• Unter der Lupe:Die LKW-Maut 2024 für leichte Nutzfahrzeuge

    Herr Giese, das Mautgespenst geht um. Ab dem 1. Juli 2024 wird die LKW Maut in Deutschland auch für Fahrzeuge ab einem technischen Gesamtgewicht von 3,5 Tonnen eingeführt – eine bedeutende Änderung in der Mautpflicht für Deutschland. Insbesondere bei Expressdienstleistern sind entsprechende Kleintransporter besonders oft im Einsatz. Wie schätzen Sie die Lage ein?

    Rein auf das Geschäft bezogen, wird es durch die LKW Maut Erhöhung 2024 nicht eine einzige Sonderfahrt weniger geben. Die Nachfrage nach Kurierdiensten und Direktfahrten bleibt bestehen, allerdings werden die zusätzlichen Mautgebühren in Deutschland zwangsläufig auf die Kunden umgelegt. Die wirkliche Herausforderung liegt in den sekundären Effekten der Mauterhöhung.

    Maut ab 3,5 Tonnen – 

    eine Herausforderung auf den zweiten Blick

    Können Sie die indirekten Folgen näher erläutern?
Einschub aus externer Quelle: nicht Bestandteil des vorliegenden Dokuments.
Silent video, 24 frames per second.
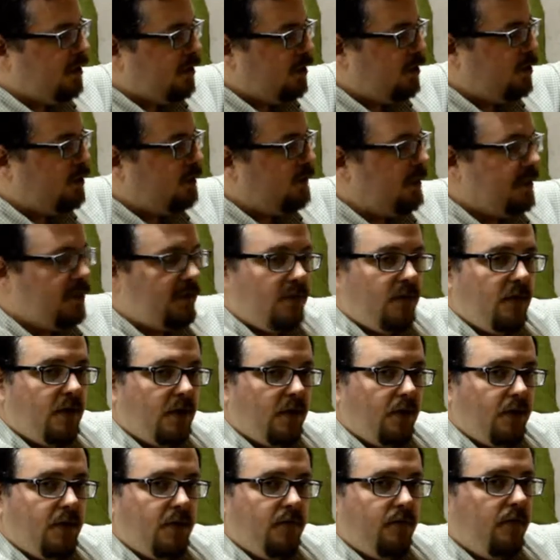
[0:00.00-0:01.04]
do each
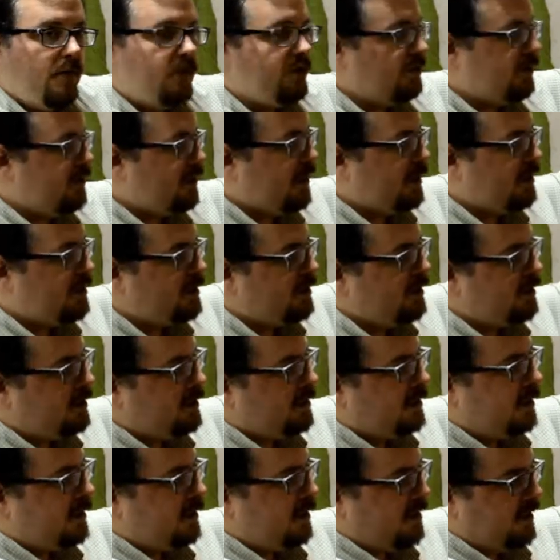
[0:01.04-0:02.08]
finger individually because
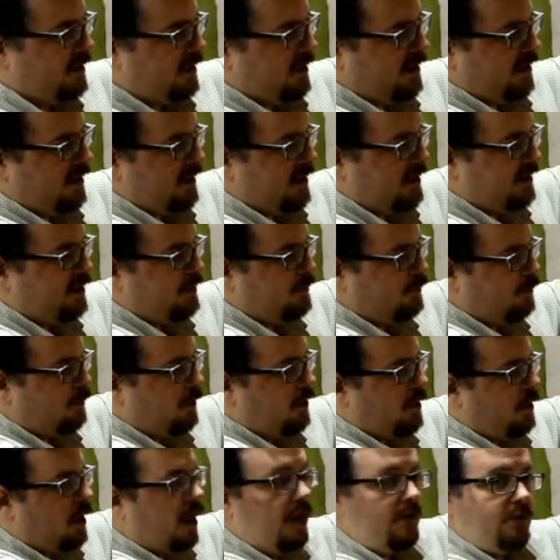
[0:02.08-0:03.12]
this is
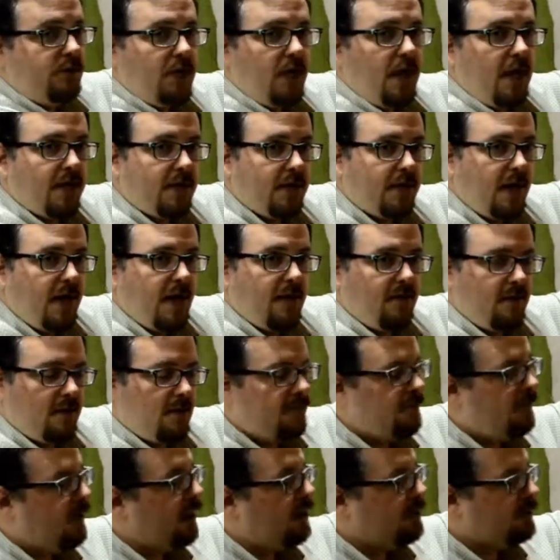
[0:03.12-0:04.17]
one object and the
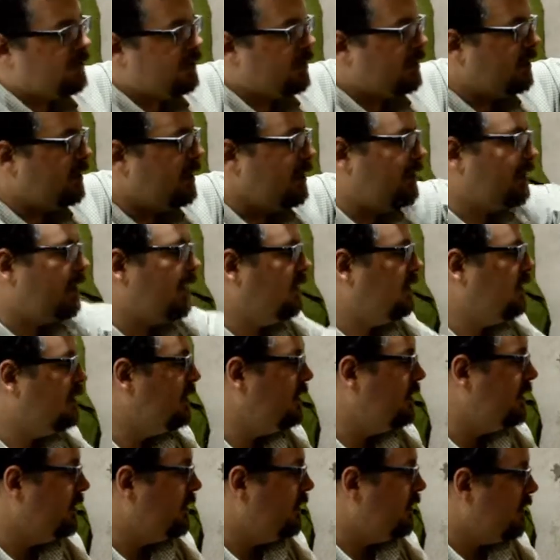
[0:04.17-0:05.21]
fingers are the detail.
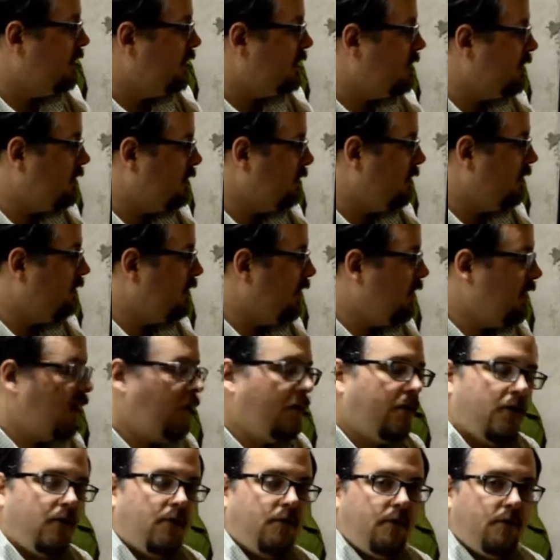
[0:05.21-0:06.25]
So that's what I've done
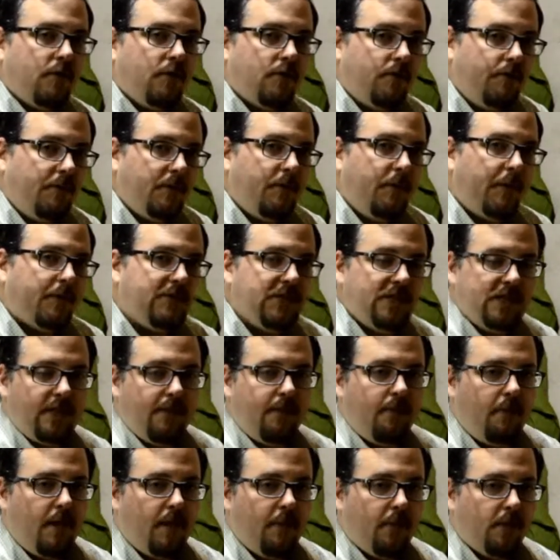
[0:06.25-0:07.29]
here. There'll be pictures
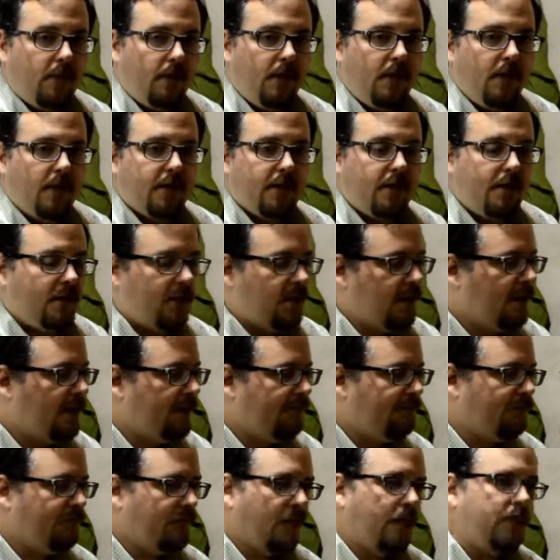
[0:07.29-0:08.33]
of my blog.
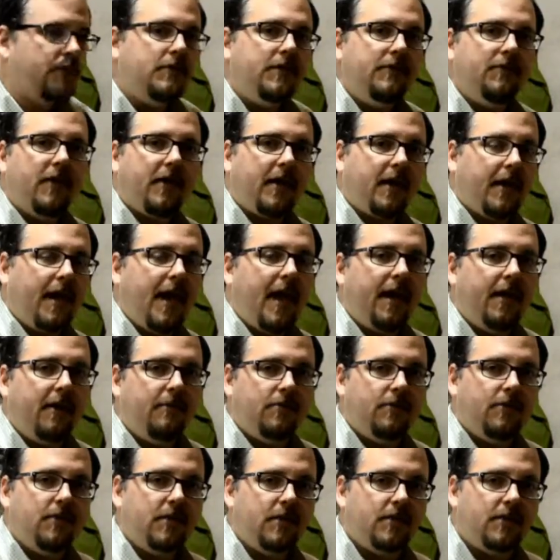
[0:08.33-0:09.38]
I'll see if I can add
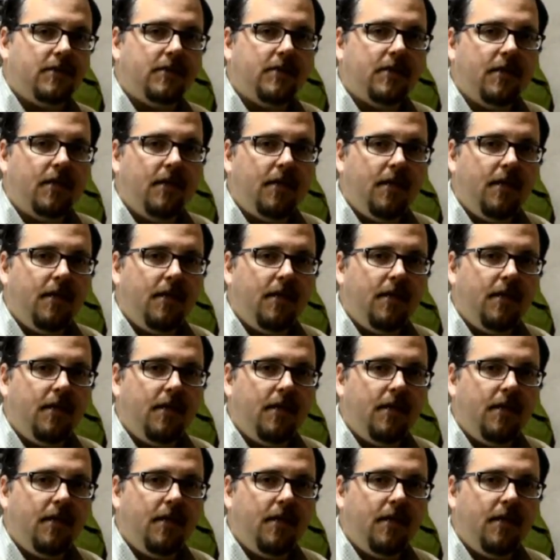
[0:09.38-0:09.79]
them to this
    Besonders kleine und mittlere Fuhrunternehmen stehen vor Schwierigkeiten mit der neuen Mautpflicht in Deutschland. Die Maut wird direkt von den Konten der Unternehmer abgebucht, während die Zahlungsziele mit Auftraggebern oft 30 Tage und mehr betragen. Diese Vorfinanzierung ist riskant, vor allem wenn einmal ein Auftraggeber zahlungsunfähig wird. Hinzu kommen die Repositionierungskosten, also Kosten für Leerfahrten, die durch die Maut weiter steigen. Meiner Erfahrung nach, machen sich Speditionen diesen Punkt oftmals gar nicht bewusst.

    Worin genau besteht die Gefahr bei diesen Entwicklungen?
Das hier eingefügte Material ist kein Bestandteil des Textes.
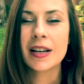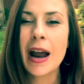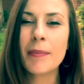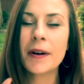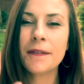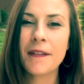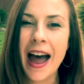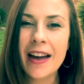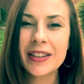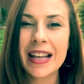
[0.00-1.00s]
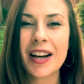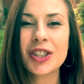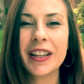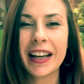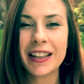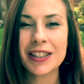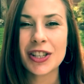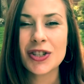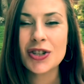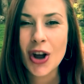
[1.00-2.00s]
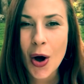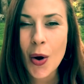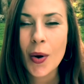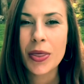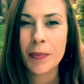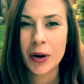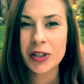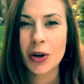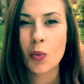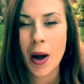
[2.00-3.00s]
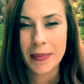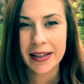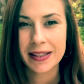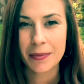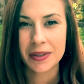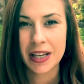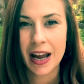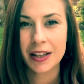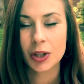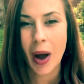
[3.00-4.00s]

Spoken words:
Number five is actually getting to know the person and what makes them tick.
    Wenn beispielsweise ein LKW in Lübeck entladen wird und in Hamburg eine Rückladung hat, dann müssen diese 70 Kilometer finanziert werden. Der aktuelle Mautsatz für einen 40-Tonner liegt bei etwa 34,8 Cent pro Kilometer. Zahlt der Kunde also beispielsweise 35,0 Cent erscheint dies zunächst zwar angemessen, deckt aber oft nicht die realen Kosten für Zwischenstrecken, Umwege oder Stau. Viele Unternehmer realisieren nicht, dass sie tatsächlich etwa 20% mehr veranschlagen müssen, besonders mit der neuen Mautregelung.
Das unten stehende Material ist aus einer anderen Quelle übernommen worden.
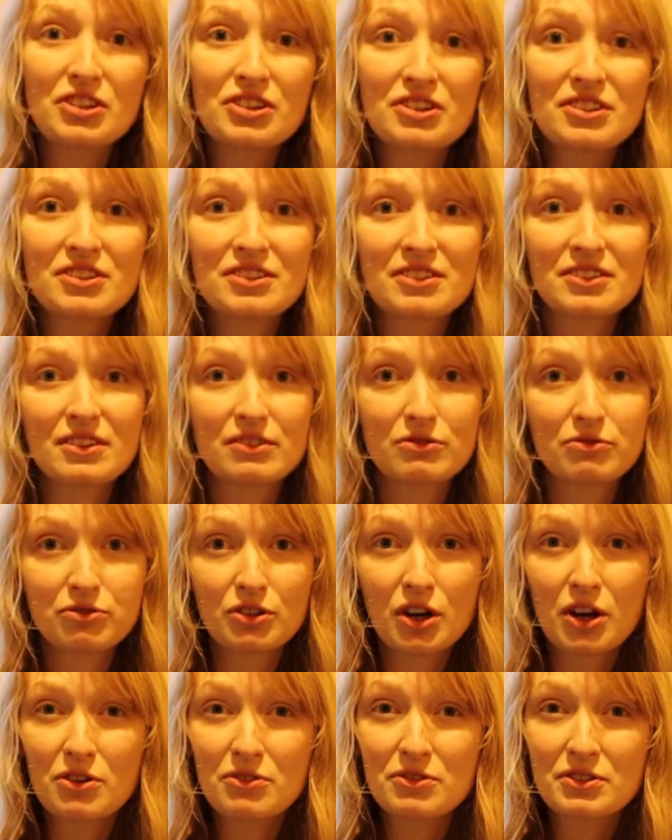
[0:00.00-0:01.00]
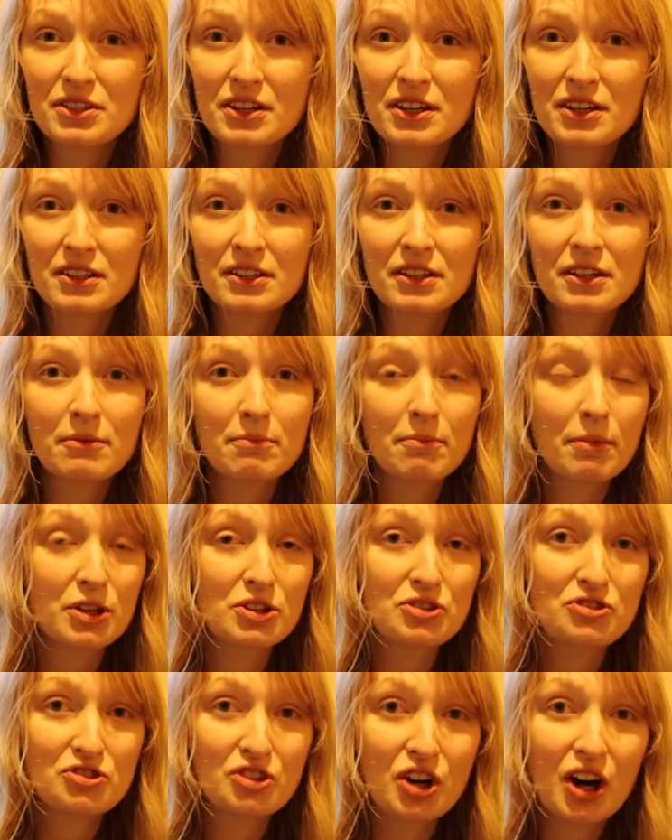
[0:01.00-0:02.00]
just frozen
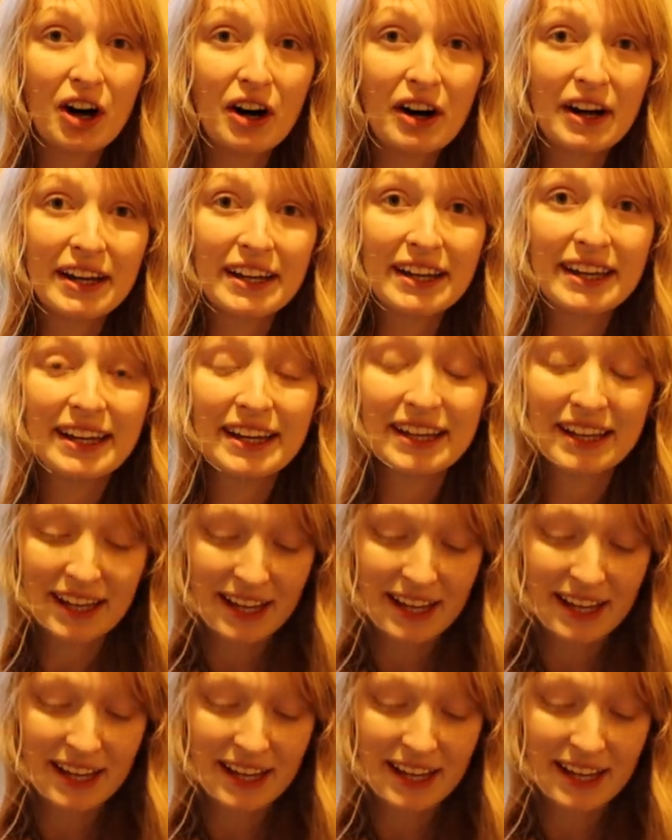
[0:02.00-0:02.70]
but dry.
    Mautgebühren in Deutschland: 

    Direkter Einfluss auf Betriebsergebnisse der Fuhrunternehmer

    Rechnen Sie also mit einem erheblichen Einfluss der Maut?

    In wirtschaftlich schwierigen Zeiten, wenn industrielle Leistungen gering sind und Rückladungen schwer zu finden sind, hat die Maut einen immensen Einfluss auf die Betriebsergebnisse und kann Insolvenzen beschleunigen. Im Expresssegment, wo in der Regel One-Way-Touren stattfinden, verschärft sich diese Situation dadurch zusätzlich.

    Welche neuen technischen Anforderungen kommen auf die Branche zu?

    Jedes Fahrzeug muss bis zum Stichtag mit einer OnBoardUnit ausgerüstet sein, um die Mautgebühren korrekt erfassen zu können. Zwar hat Toll Collect für die Klasse der Fahrzeuge von 3,5t bis 7,5t eigens eine sogenannte„Windshield OBU“ entwickelt, welche den Unternehmern kostenlos und leihweise zur Verfügung gestellt werden soll – die Einbaukosten dafür bleiben aber bei den Unternehmern hängen. Je nach Fahrzeuganzahl können hier beträchtliche Kosten entstehen.

    Maut ab 3,5t bringt neue technische Anforderungen

    Für viele der kleineren Fuhrunternehmen könnte dies eine erhebliche Investition bedeuten, die sie scheuen könnten. Dies könnte besonders osteuropäische Unternehmer treffen, was wiederum die Verfügbarkeit von Fahrzeugen beeinflusst.

    Wie sieht die Zukunft des Marktes aus?

    Kurzfristig könnte die Mauterhöhung 2024 zu einer Verknappung der Transportkapazitäten führen, was sich in höheren Frachtpreisen niederschlagen wird. Nachdem dieser erste Knall verhallt ist, gehe ich aber davon aus, dass sich die Situation innerhalb von 3 bis 6 Monaten wieder relativieren wird. Die traditionell schwachen Sommermonate könnten helfen, diese Übergangsphase zu überbrücken. Langfristig jedoch wird sich die Branche anpassen müssen. Größere Expressdienstleister entwickeln bereits Strategien, um auf die veränderte Nachfrage zu reagieren.”

    Herr Giese, herzlichen Dank für Ihre Einschätzung.